Top of SUPPLIED RECORDS

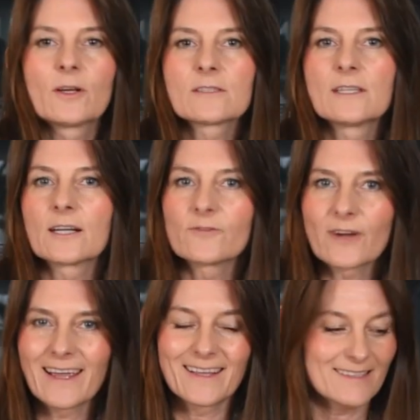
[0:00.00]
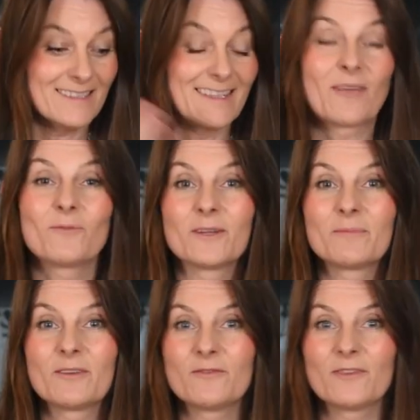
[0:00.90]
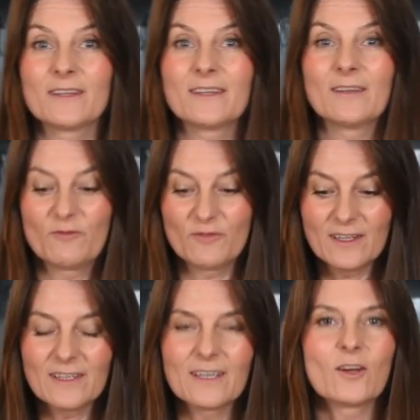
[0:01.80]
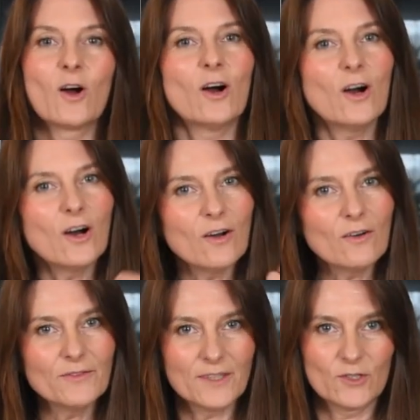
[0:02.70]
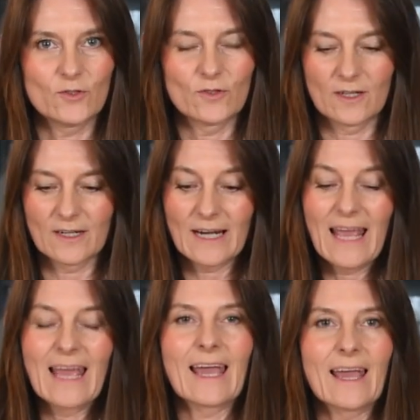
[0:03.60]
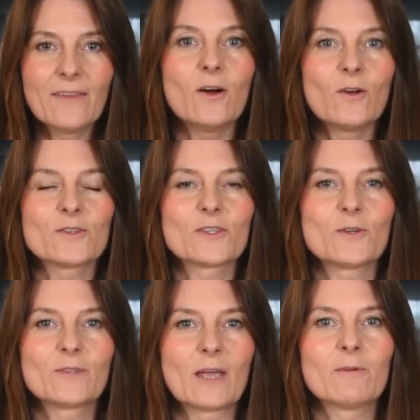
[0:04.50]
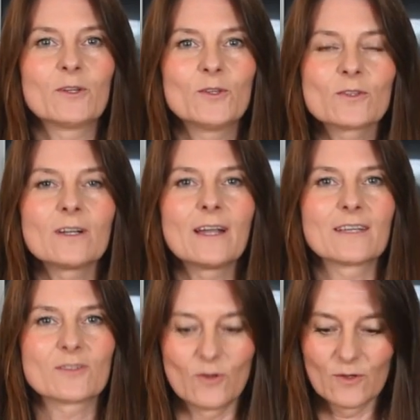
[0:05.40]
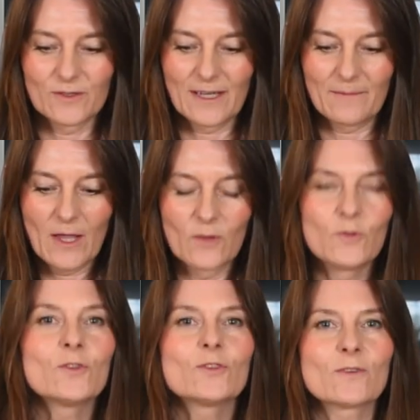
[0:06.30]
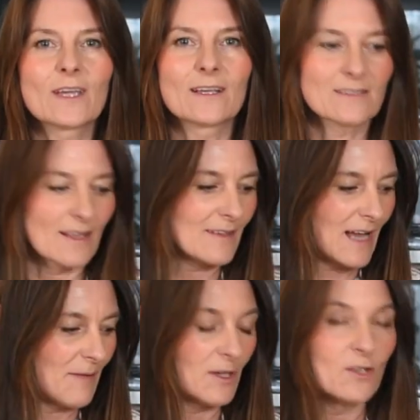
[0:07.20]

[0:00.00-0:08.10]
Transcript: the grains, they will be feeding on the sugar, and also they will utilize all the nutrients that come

Bottom of SUPPLIED RECORDS
Top of SUPPLIED RECORDS

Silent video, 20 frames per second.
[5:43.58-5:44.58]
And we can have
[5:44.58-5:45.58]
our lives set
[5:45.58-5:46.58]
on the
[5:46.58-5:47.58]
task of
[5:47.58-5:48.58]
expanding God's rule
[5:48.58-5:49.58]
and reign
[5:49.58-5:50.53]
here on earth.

Bottom of SUPPLIED RECORDS
Top of SUPPLIED RECORDS

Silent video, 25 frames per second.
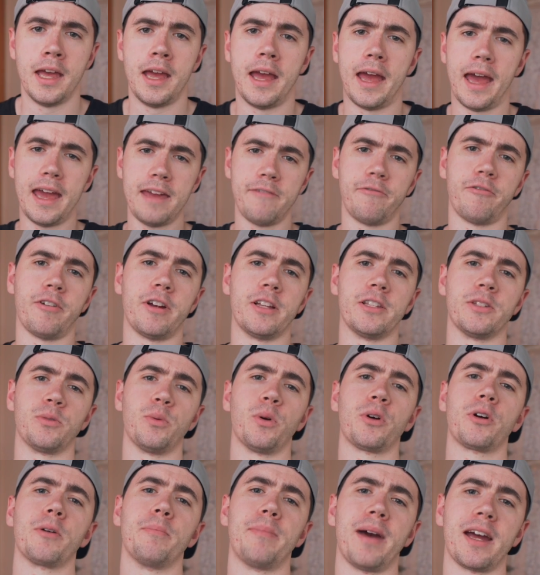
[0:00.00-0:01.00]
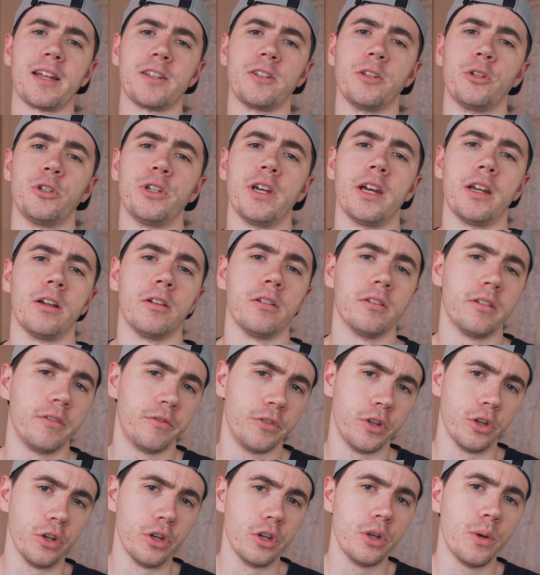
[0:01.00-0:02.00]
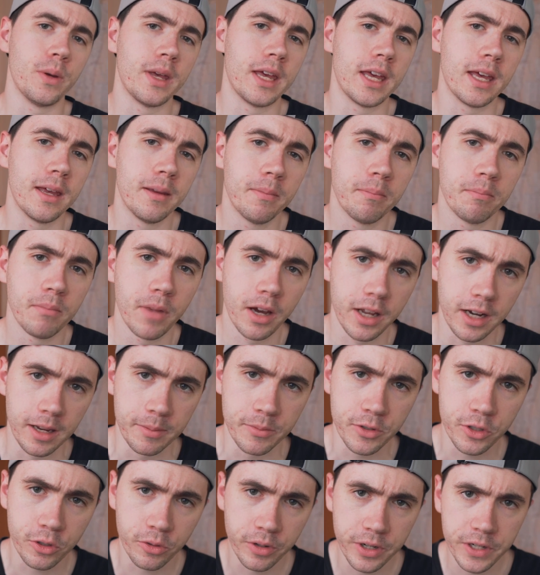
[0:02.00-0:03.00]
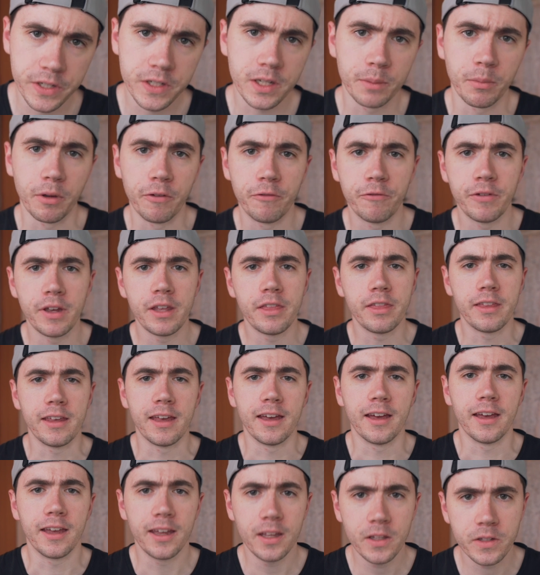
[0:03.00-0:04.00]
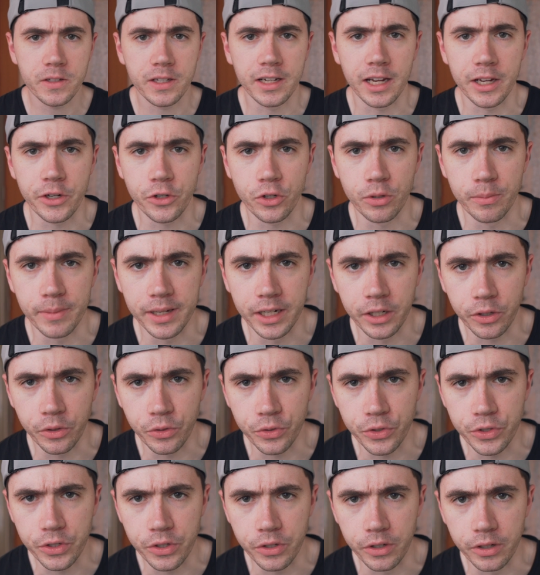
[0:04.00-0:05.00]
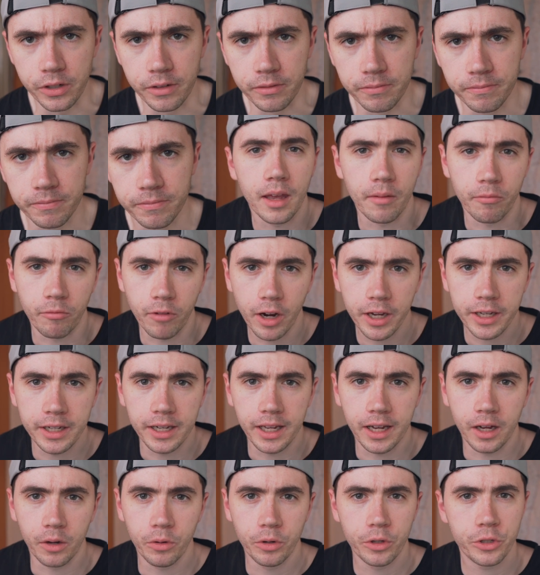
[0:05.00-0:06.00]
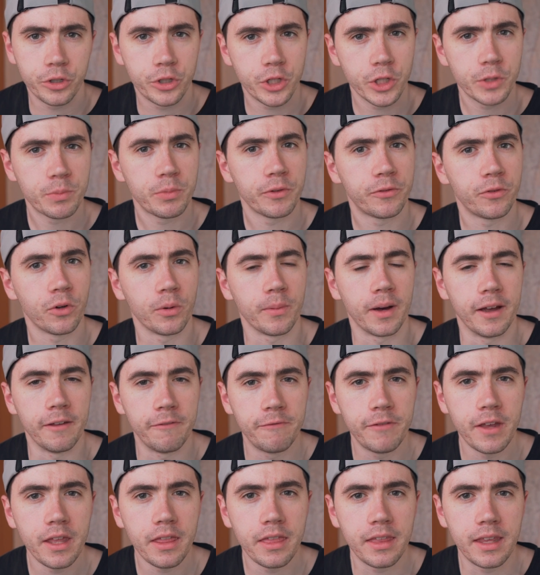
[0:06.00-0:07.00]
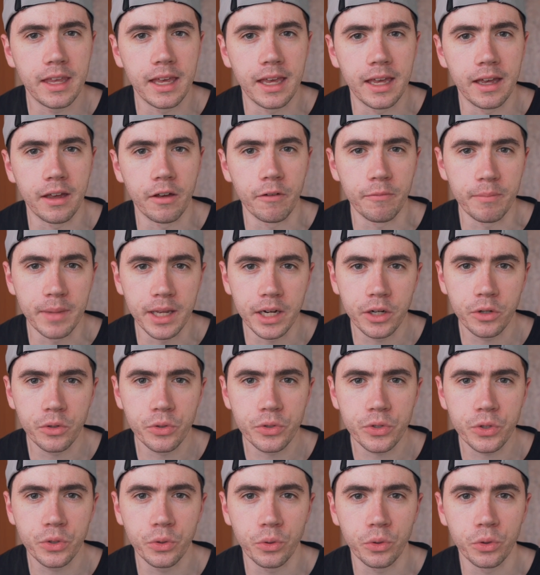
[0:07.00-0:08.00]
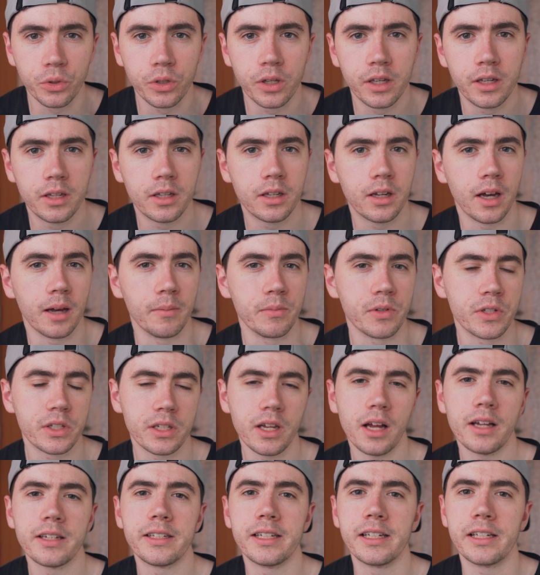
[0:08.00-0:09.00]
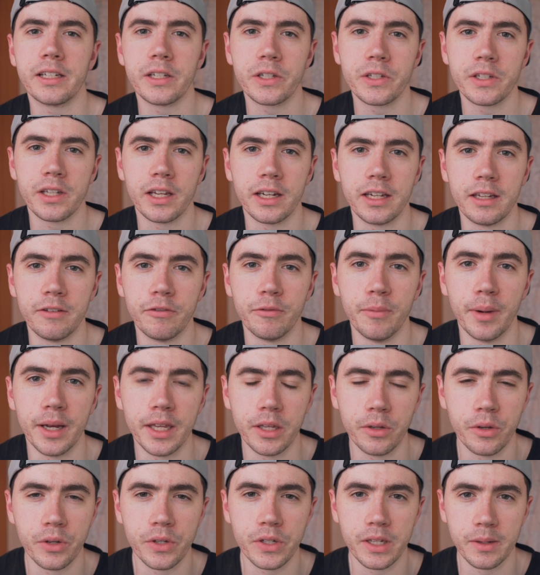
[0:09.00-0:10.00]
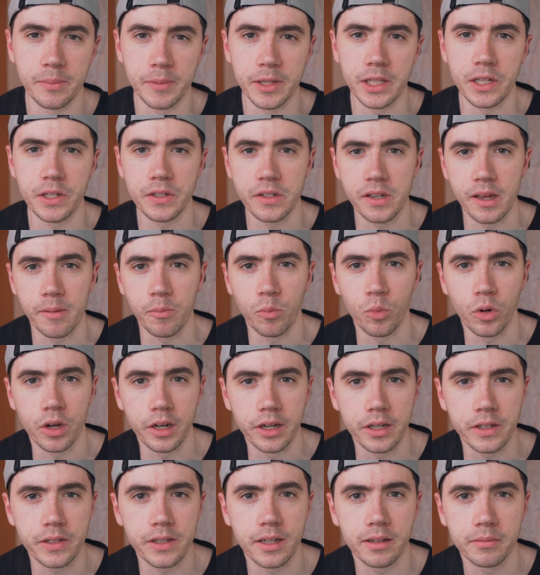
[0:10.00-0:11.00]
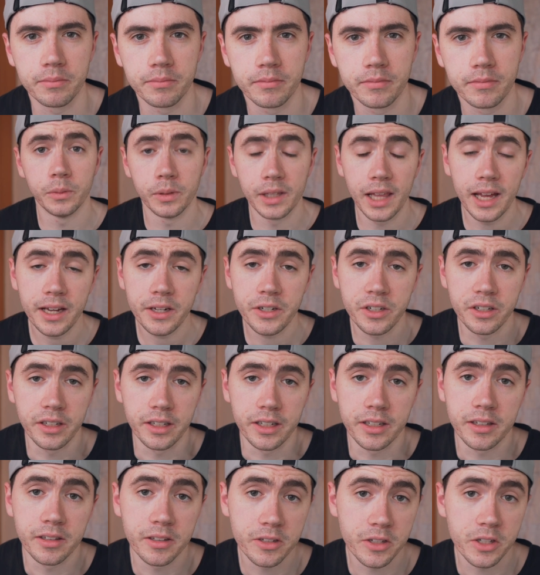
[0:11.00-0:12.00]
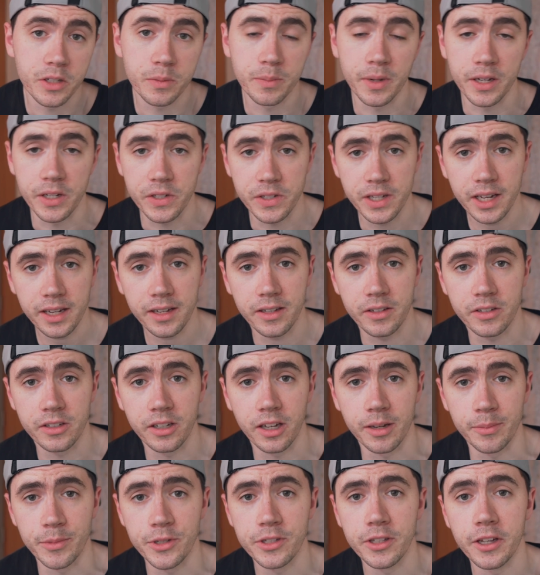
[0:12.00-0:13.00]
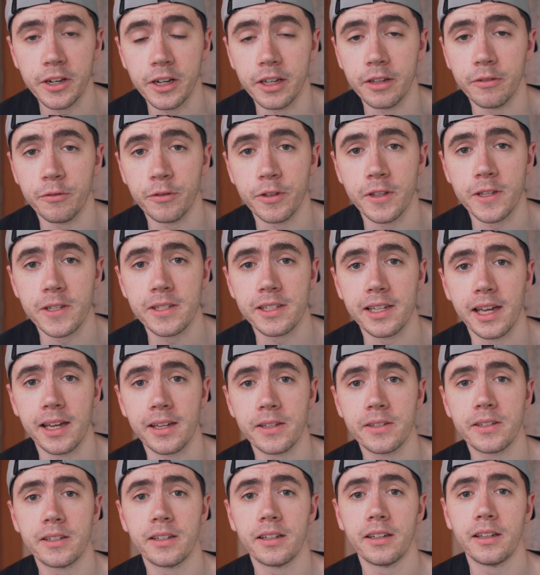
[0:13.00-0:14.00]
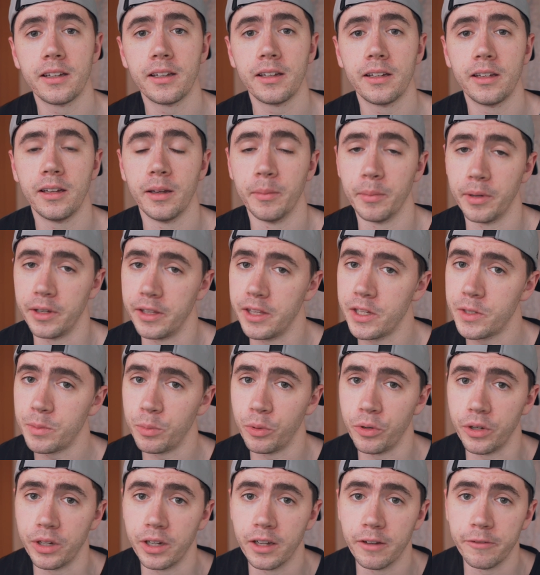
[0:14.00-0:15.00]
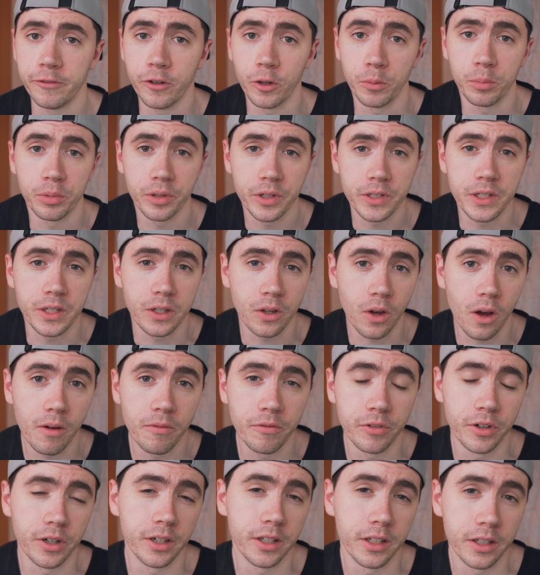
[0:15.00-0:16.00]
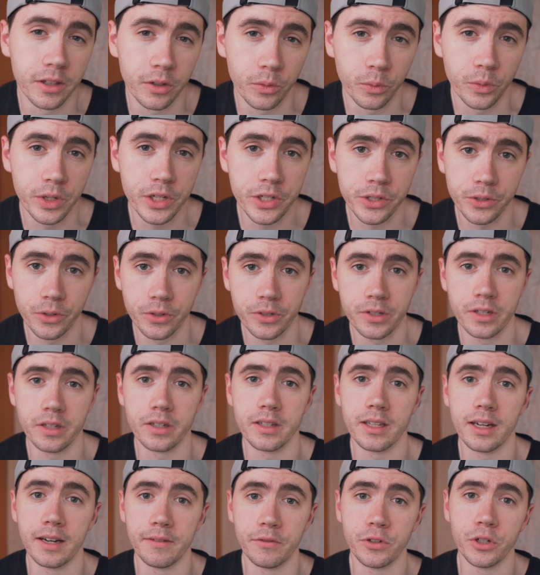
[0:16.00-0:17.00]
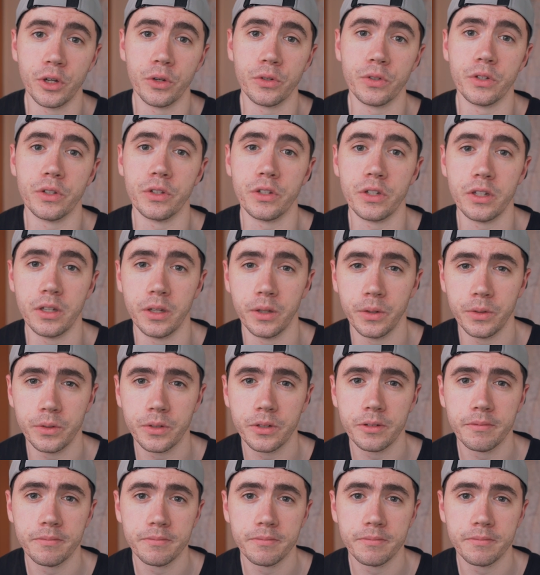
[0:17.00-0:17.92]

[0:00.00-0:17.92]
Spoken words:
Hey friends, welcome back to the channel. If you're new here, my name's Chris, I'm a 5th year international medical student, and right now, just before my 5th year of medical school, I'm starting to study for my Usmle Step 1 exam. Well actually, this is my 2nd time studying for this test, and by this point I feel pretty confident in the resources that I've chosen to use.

Bottom of SUPPLIED RECORDS

• [WORK ITEM]
Looking at the material above, count the lines containing the string "frames" and reply with the count alone.

• [EXPECTED OUTPUT]
2